Microsoft made several mistakes – first is the lockout even for developers, so they are as bad if not worse than iOS. Their interface is nice, but note carefully there is no WinPad, or Zune that has no phone component, only the “Surface”, and the desktop is almost disjoint from the ARM ecosystem (which is disjoint from Xbox). They don’t have an ecosystem, they have an archipelago – with lots of really interesting finches and giant tortoises.
They created a new blob called “Metro”, and then threw it at everything, not trying to insure it worked with everything else smoothly or even fit in (Win 8 is thus not even a Chimera, more like some kind of lycanthrope that changes between two different animals). “Metro-in-a-window”, or “Metro-as-the-desktop” would have been better for a first pass.
God, if you don’t think the last five years have been troubling for Blackberry, then you’ve disqualified yourself from the conversation.

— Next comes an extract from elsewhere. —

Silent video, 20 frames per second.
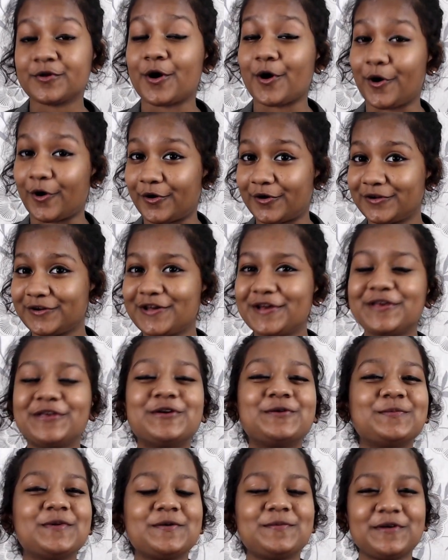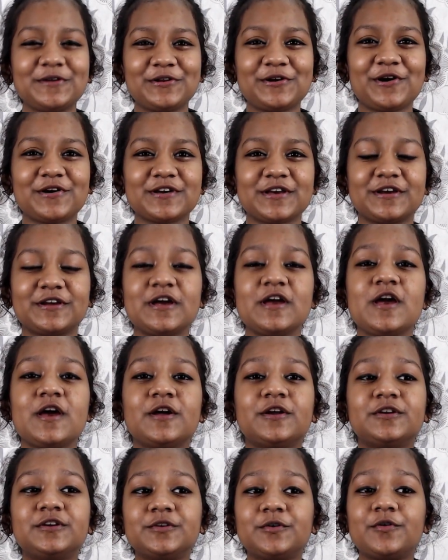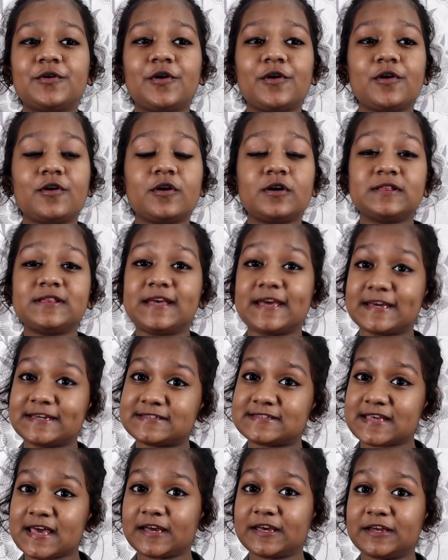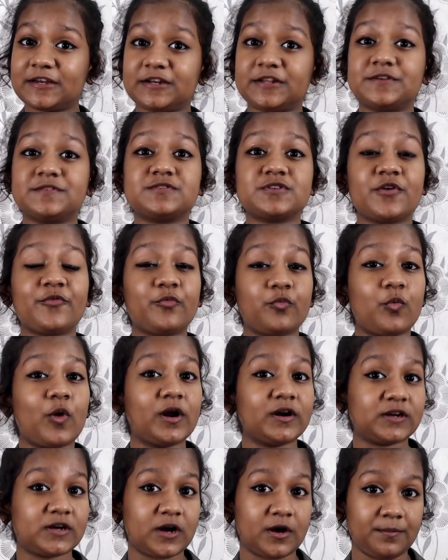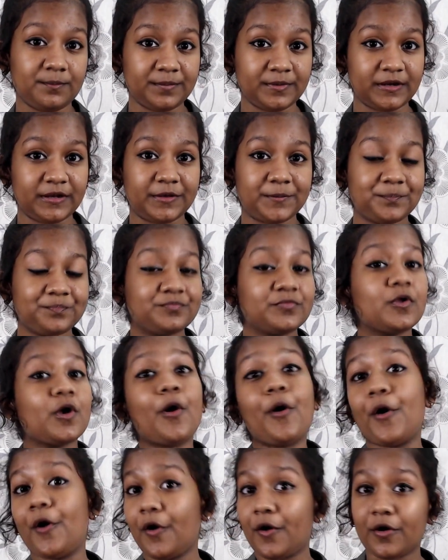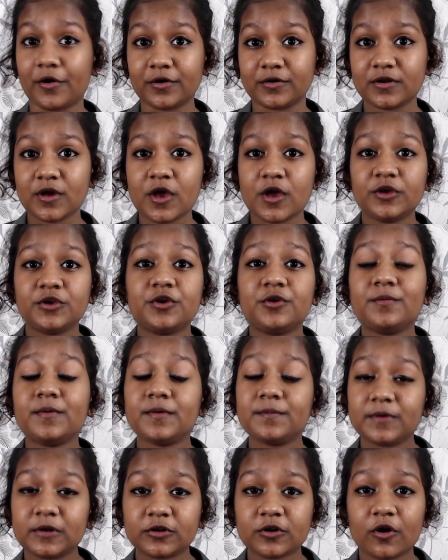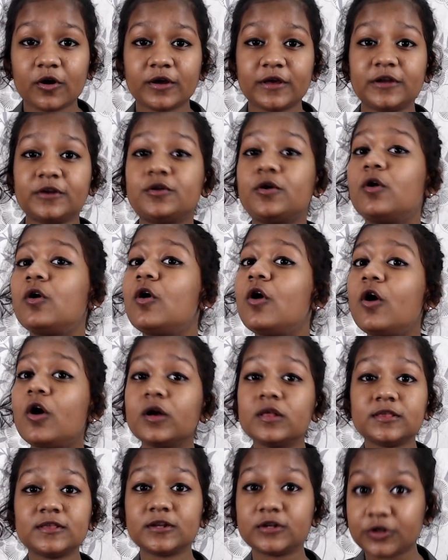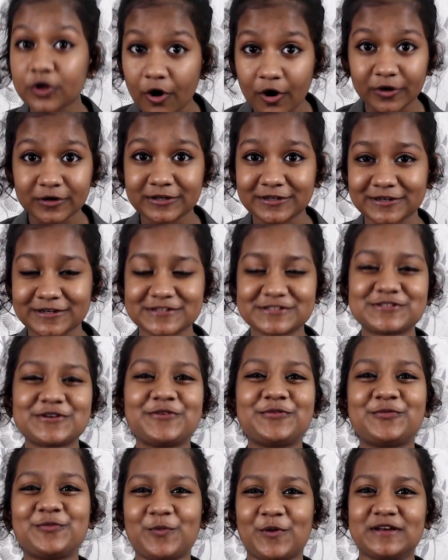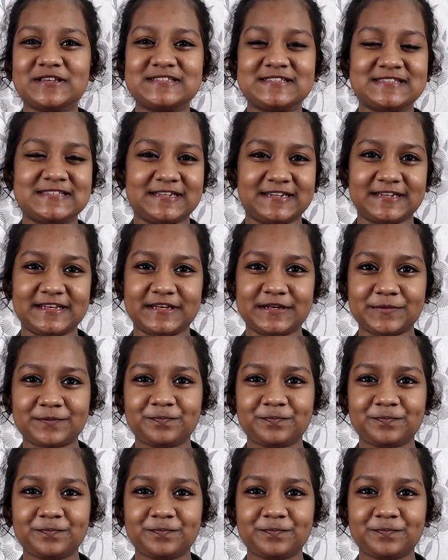Or you may be talking to all the executives of one company. Or you may be talking to all the doctors of one city.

Edited 2013-04-14 22:48 UTC
May I also add, another problem WP8 is facingis that Microsoft is hard to trust in mobiles anymore. First they ditched Windows Mobile for WP7 (ok, understandable), then they marketed heavily WP7 and promised “18 months of upgrades”, just to leave WP7 phones not upgradeable to WP8. At least some Android phones got upgrades to the next major (2.3 -> 4.0) like the Galaxy S2. But no WP7 phone can be upgraded to WP8, because MS doesn’t allow it.
Which brings me to my second point: Not only WP doesn’t do anything better that the big two, it does some things worse. It’s usuallu behind hardware innovations and upgrades proved to be worse than Android.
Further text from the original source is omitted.